Rob Schmitz, the public radio journalist who exposed Apple commentator Mike Daisey's fabrications regarding working conditions at a Chinese electronics factory, has become only the second Western journalist to be granted access to Foxconn's factory floor.

The reports from the longtime China correspondent for American Public Media's Marketplace are scheduled to begin airing tomorrow on public radio stations. Schmitz has also written about his visit on his reporter's notebook blog, notes Fortune.

In his one-man play, "The Agony and the Ecstasy of Steve Jobs," Daisey claimed to have witnessed dangerous working conditions suffered by employees at Foxconn factories in China where iPads and iPhones are assembled. During his show, which recently closed in New York, Daisey described visiting assembly lines in Shenzhen factories where he said he spoke to workers who were underage, poisoned by toxins, and disfigured by iPad-making machinery.

After the popular public radio program "This American Life" used an excerpt of Daisey's monologue for a news story in January, Schmitz began to investigate Daisey's claims and spoke with the woman who worked as his translator, who disputed his version of events.
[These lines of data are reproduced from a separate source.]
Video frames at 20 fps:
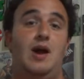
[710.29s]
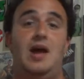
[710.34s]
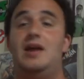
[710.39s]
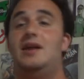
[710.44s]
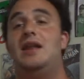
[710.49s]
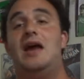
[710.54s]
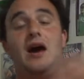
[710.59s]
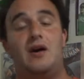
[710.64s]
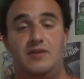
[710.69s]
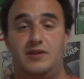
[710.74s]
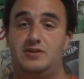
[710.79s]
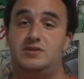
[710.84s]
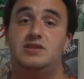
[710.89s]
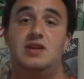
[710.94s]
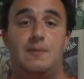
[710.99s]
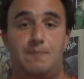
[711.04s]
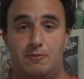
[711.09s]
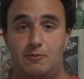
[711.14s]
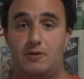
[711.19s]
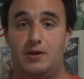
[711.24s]
and now they're
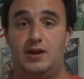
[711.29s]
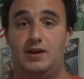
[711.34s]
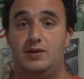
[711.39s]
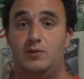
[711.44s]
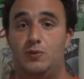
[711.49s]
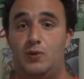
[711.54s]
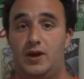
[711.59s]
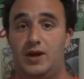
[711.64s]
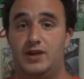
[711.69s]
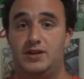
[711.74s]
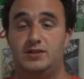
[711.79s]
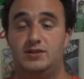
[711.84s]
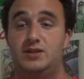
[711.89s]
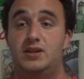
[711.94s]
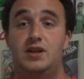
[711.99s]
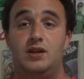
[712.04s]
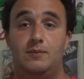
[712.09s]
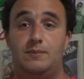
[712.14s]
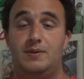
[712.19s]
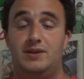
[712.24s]
separating ways,
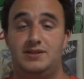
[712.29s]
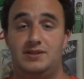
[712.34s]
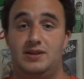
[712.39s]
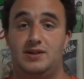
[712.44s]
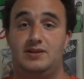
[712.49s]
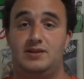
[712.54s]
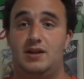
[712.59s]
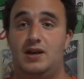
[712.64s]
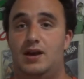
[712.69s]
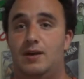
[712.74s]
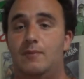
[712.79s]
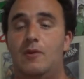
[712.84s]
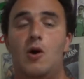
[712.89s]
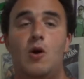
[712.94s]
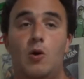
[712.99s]
little bits at a time,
On March 16, citing "significant fabrications," the makers of "This American Life" retracted the episode that featured Daisey's monologue. Daisey initially defended the play as a "a theatrical piece" but has since apologized and admitted he had not witnessed the hazardous conditions he described.

ABC's Bill Weir visited the factory in February, after The New York Times published an exhaustive report that profiled factory conditions linked to scores of injuries and a handful of deaths.